Todos estos fenómenos originan una enfermedad denominada arteriosclerosis, responsable de diversos
cuadros cardiovasculares que, dependiendo de la localización de las arterias afectadas, conocemos como
cardiopatía isquémica: angina de pecho e infarto agudo de miocardio; accidentes cerebrovasculares: infartos y
trombosis cerebrales; arteriopatía periférica: isquemia de los miembros inferiores; aneurismas aórticos e
isquemia intestinal.
En los análisis del laboratorio, además del colesterol total, se determina el colesterol ligado a ambos tipos de
lipoproteínas: colesterol-LDL y colesterol-HDL. Corresponden, dadas sus propiedades de aumentar o
disminuir las placas de ateroma, a lo que coloquialmente se denomina colesterol “malo” o “bueno”.

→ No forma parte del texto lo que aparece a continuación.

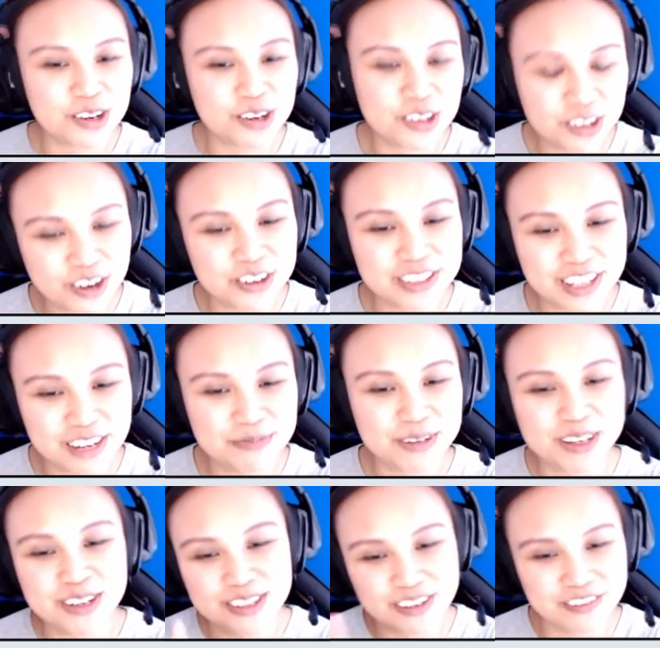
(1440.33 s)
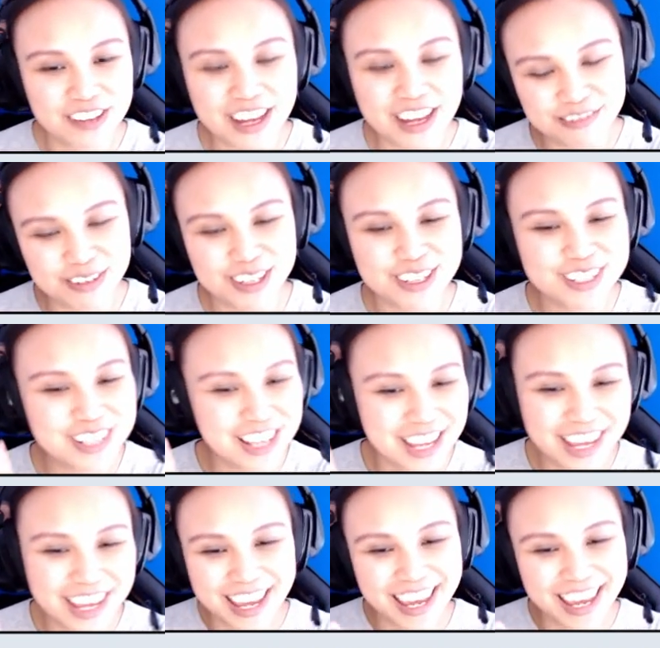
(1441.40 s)
Conda because of that. Because
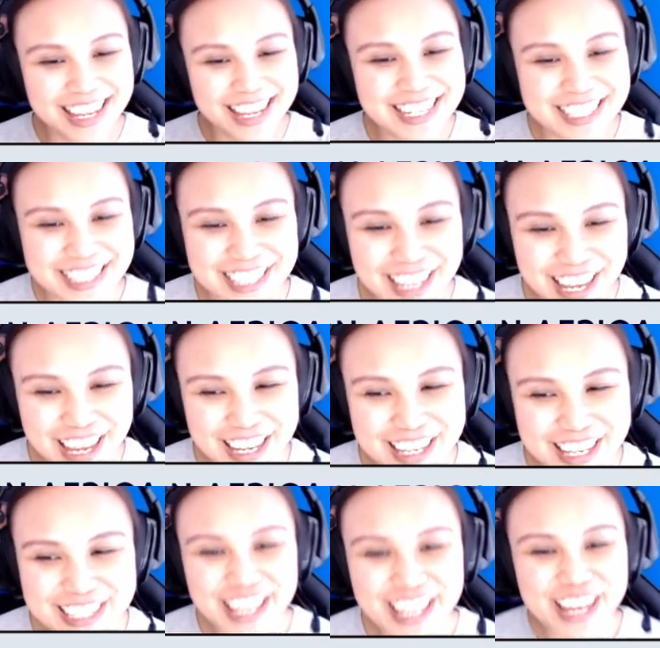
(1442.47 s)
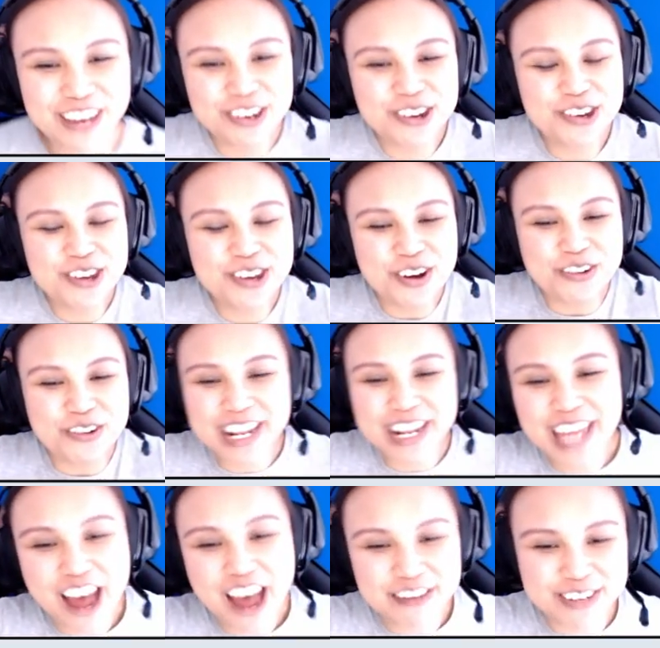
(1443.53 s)
it's like, you know, you already
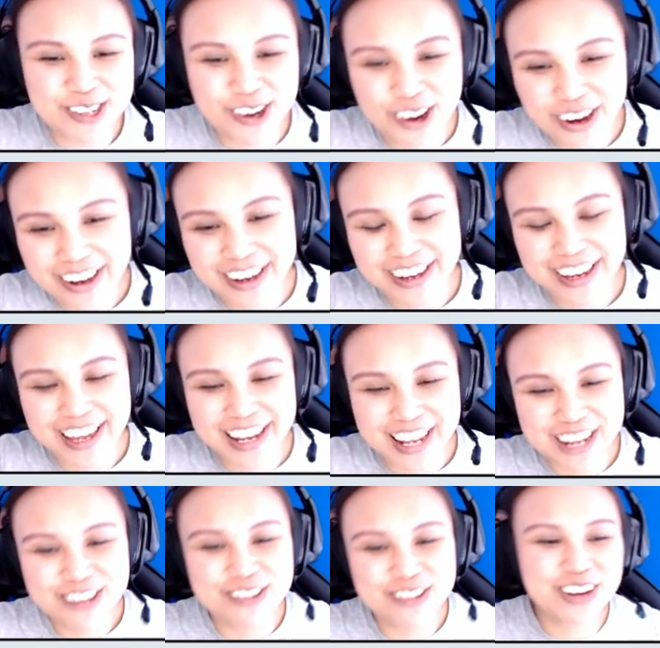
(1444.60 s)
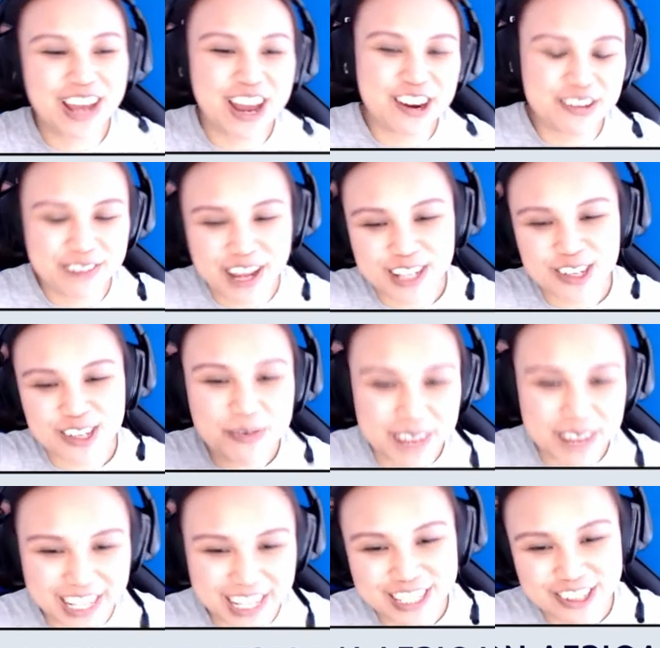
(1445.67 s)
have a dog and then you kind of adopt
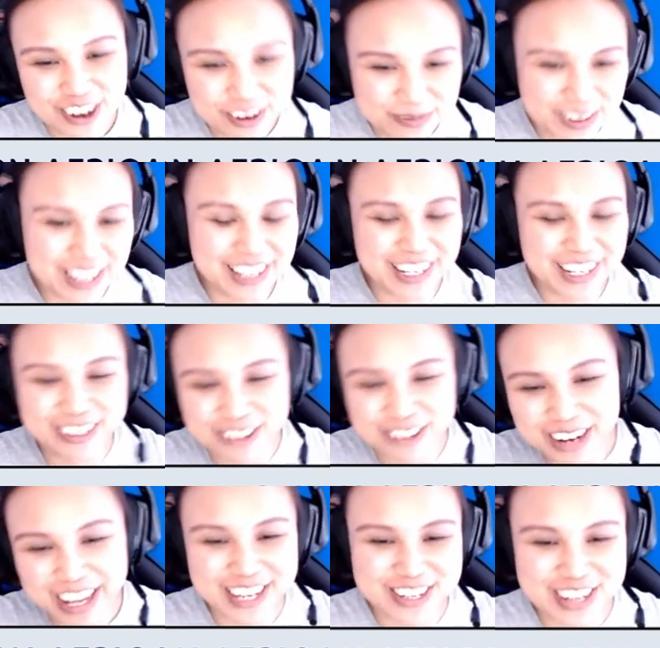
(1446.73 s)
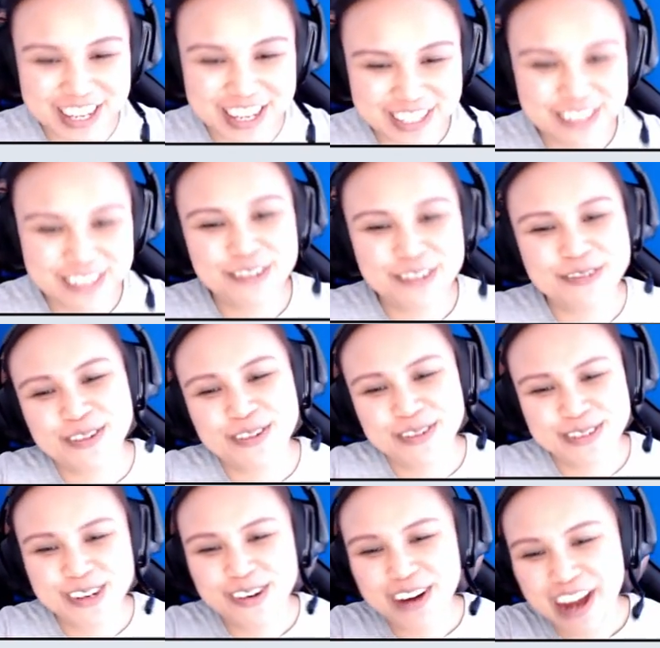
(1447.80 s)
another dog, but they don't like each other. So, oh,
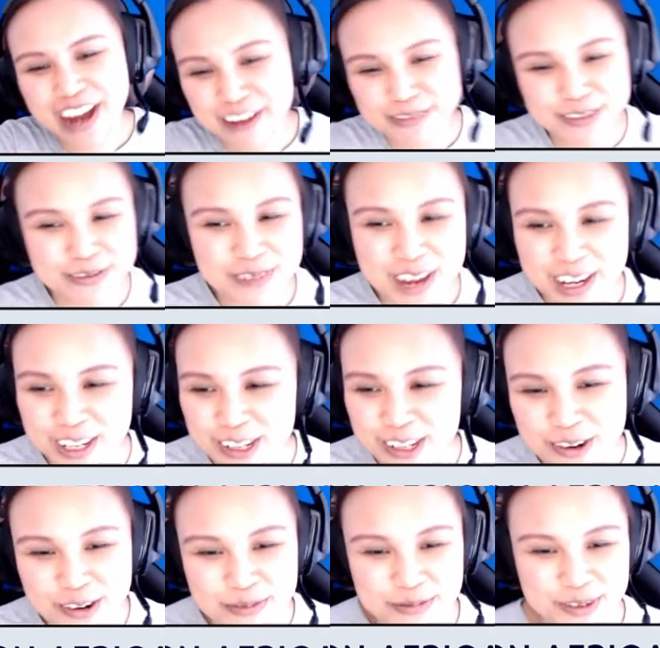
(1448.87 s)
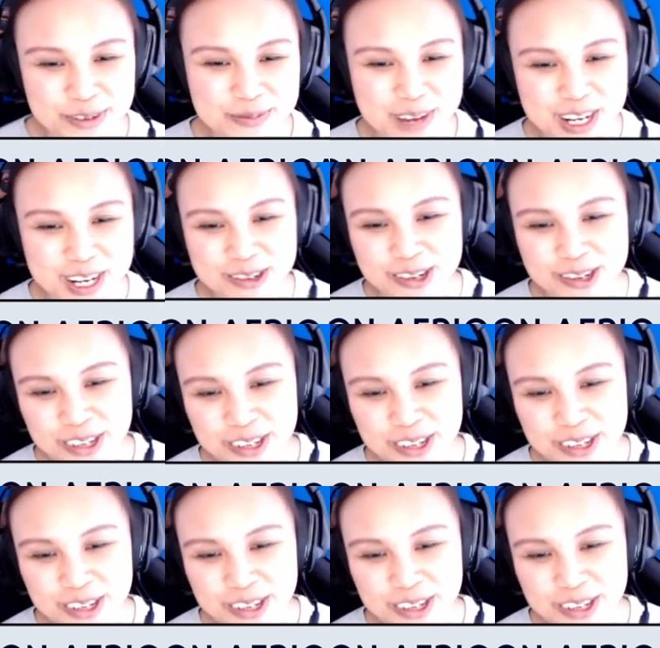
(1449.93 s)
sorry, I have to find a new home for my new dog.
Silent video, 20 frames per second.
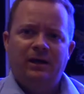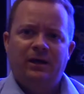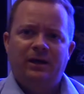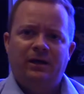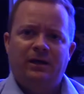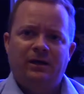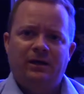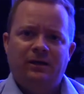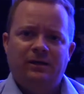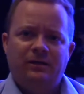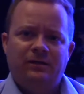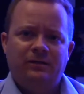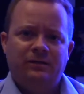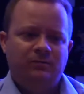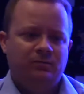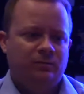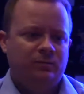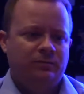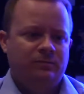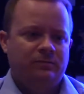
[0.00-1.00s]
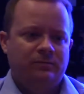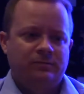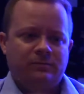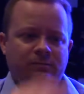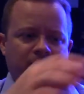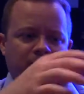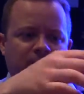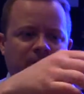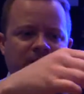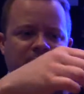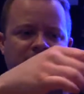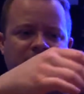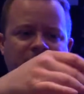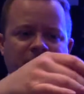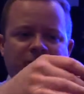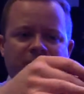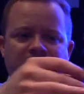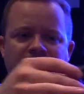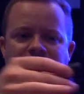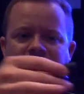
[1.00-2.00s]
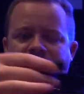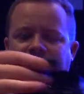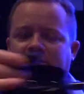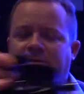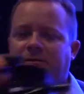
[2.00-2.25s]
and make sure that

En pacientes con muy alto riesgo, considerados así a los diabéticos tipo 2 y a los que ya han sufrido una
enfermedad cardiovascular, o su riesgo calculado de morir a causa de ella es superior al 10% en 10 años,
deberán intentar conseguir niveles de colesterol-LDL por debajo de 70 mg/dl.
Para aquellos con un riesgo alto (del 5-10%) el nivel máximo serían los 100mg/dl y para aquellos con un
riesgo moderado (1-5%) su nivel de cLDL no debe exceder de 115 mg/dl.